| Study material |

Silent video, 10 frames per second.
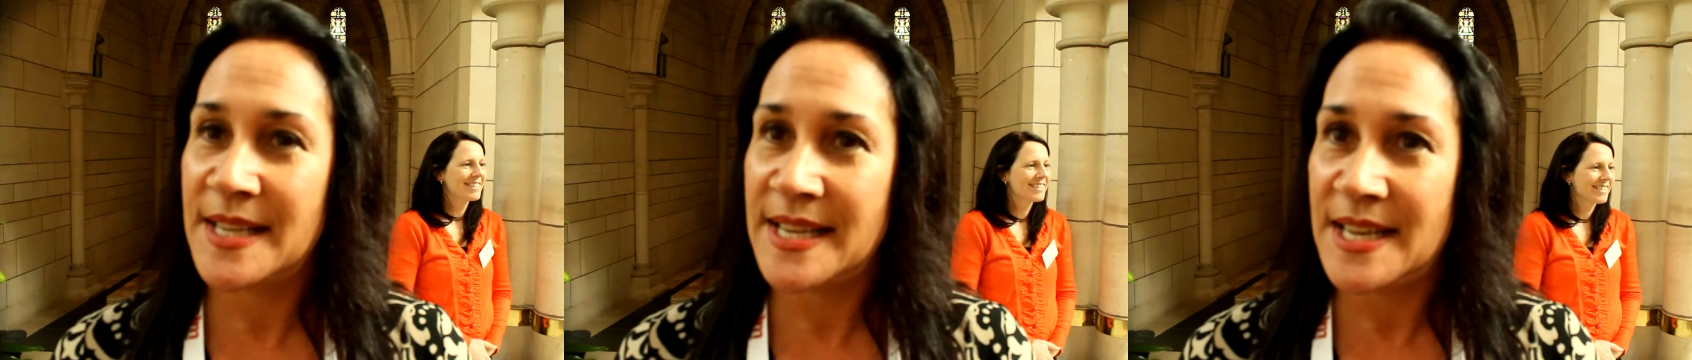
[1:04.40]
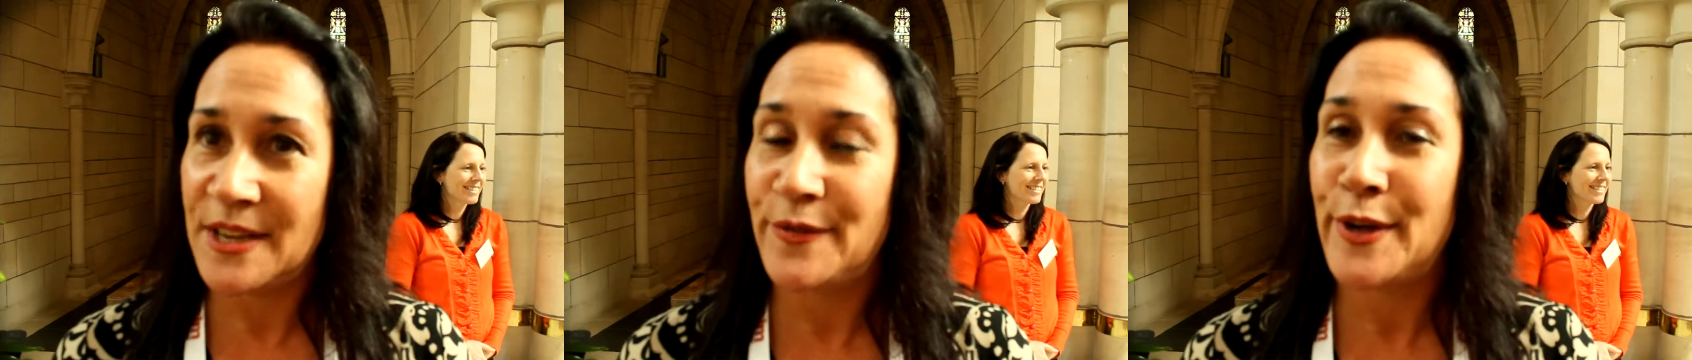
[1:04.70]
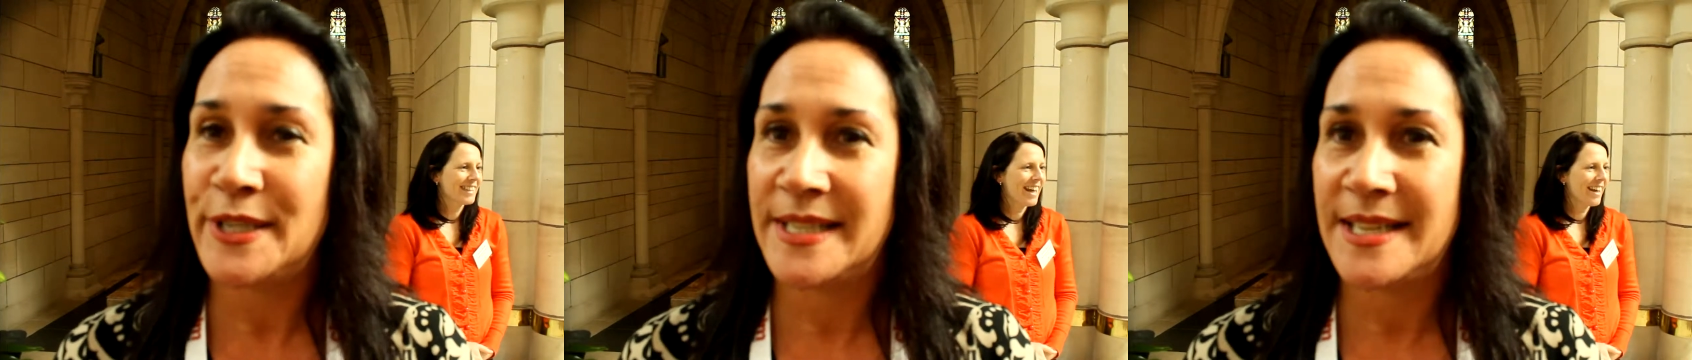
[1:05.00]
Speaker 1: the
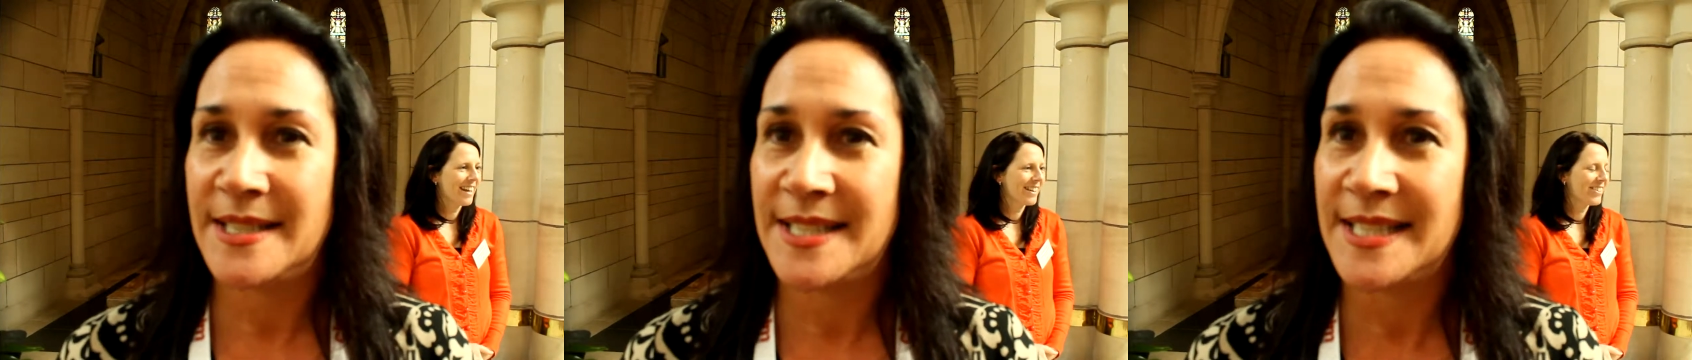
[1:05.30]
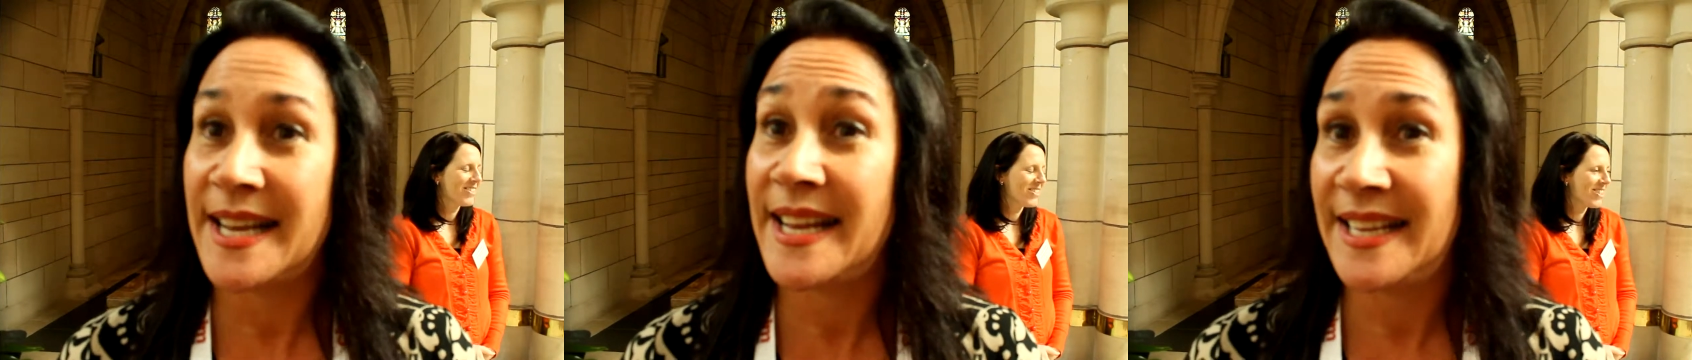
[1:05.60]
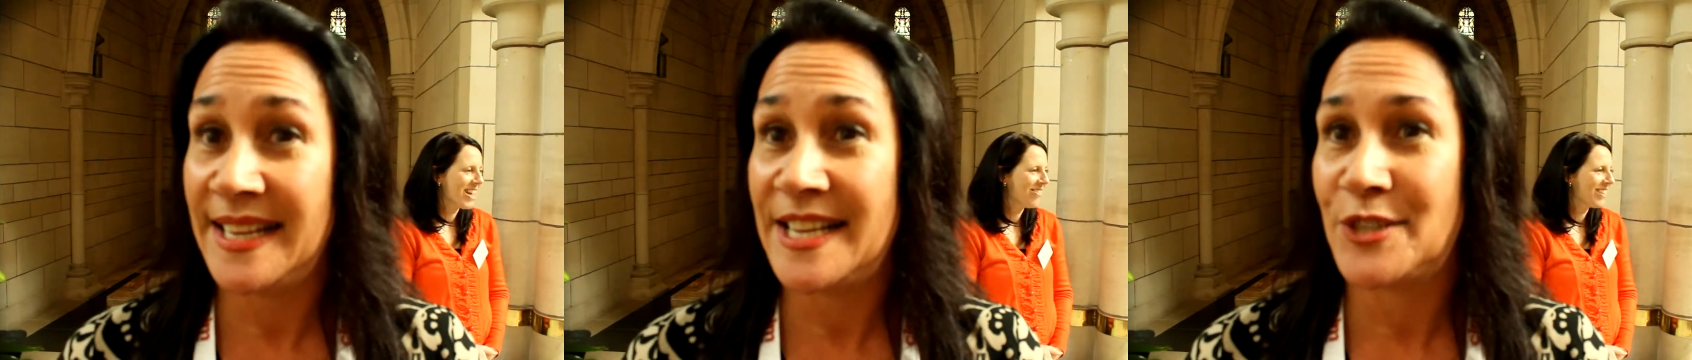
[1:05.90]
invited guests today
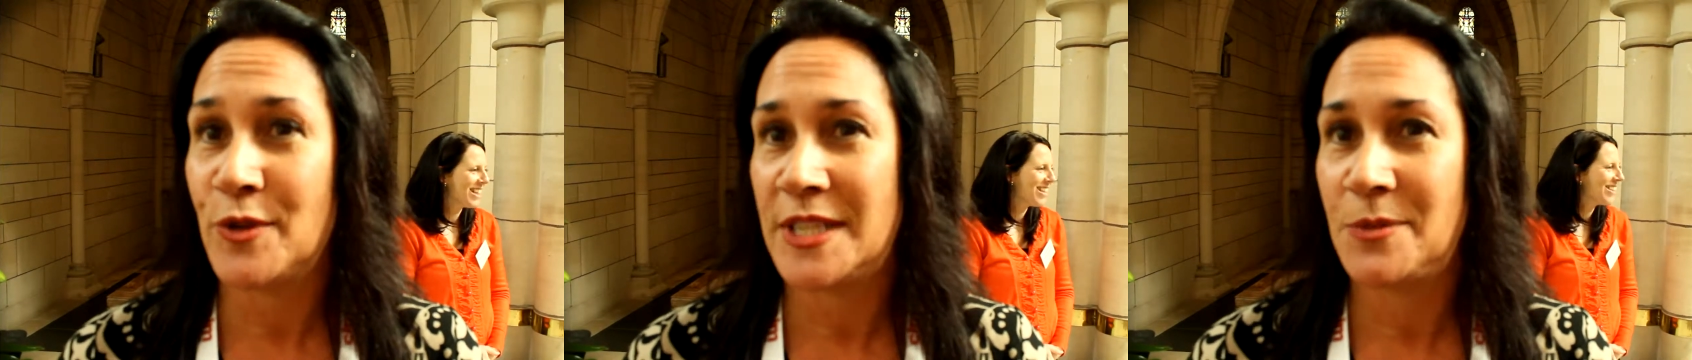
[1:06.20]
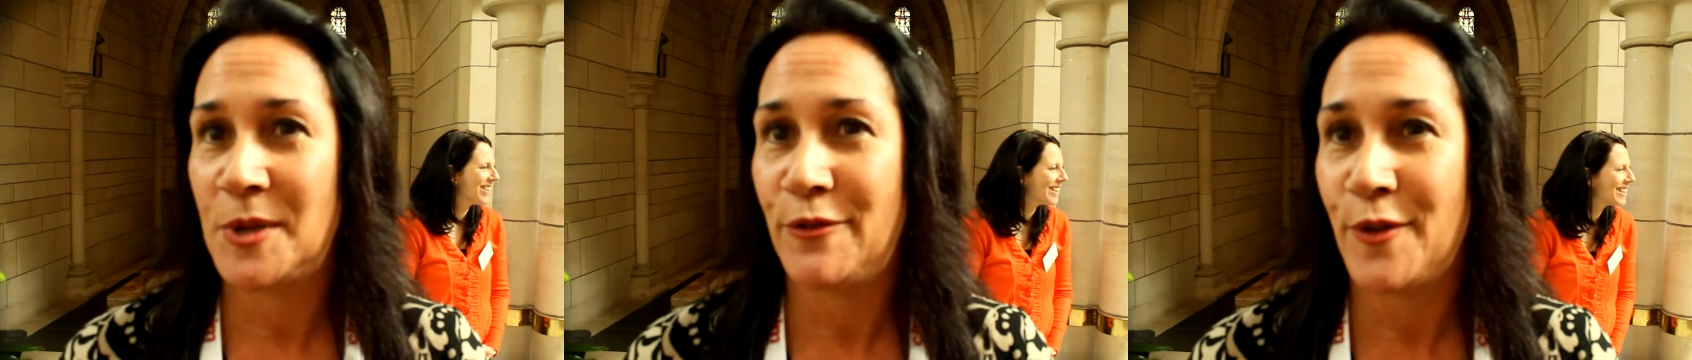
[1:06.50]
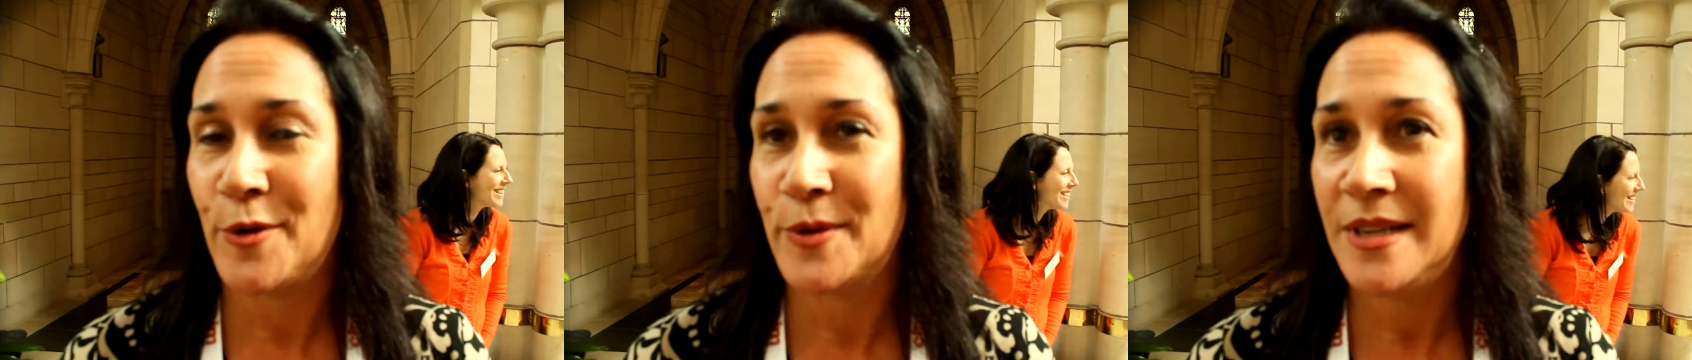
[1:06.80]
collect a recipe
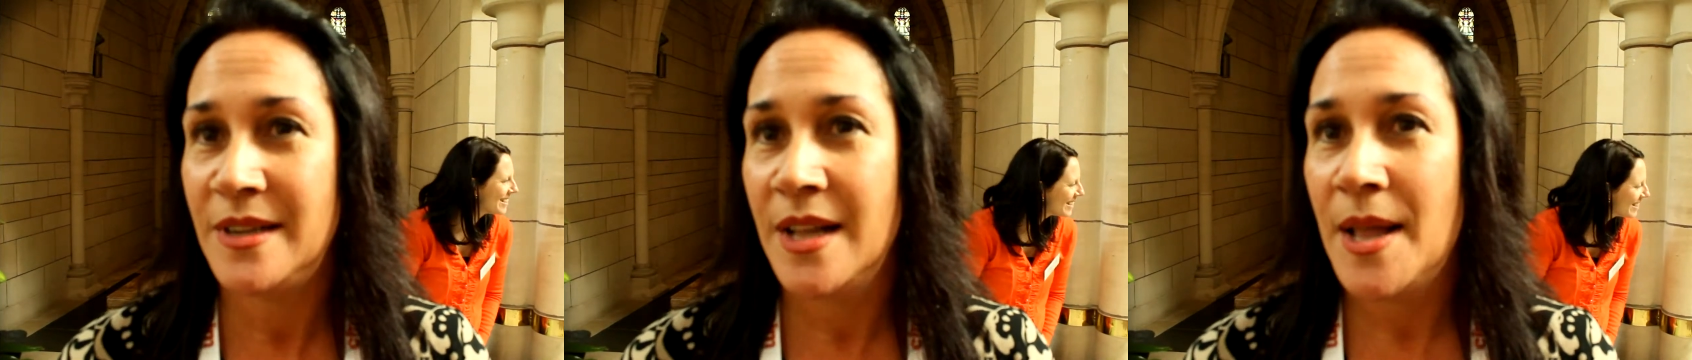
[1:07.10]
folder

| Work task |
Give back every record above word for word, dropping pictures.

| Exercise solution |
Silent video, 10 frames per second.
[1:04.40]
[1:04.70]
[1:05.00]
Speaker 1: the
[1:05.30]
[1:05.60]
[1:05.90]
invited guests today
[1:06.20]
[1:06.50]
[1:06.80]
collect a recipe
[1:07.10]
folder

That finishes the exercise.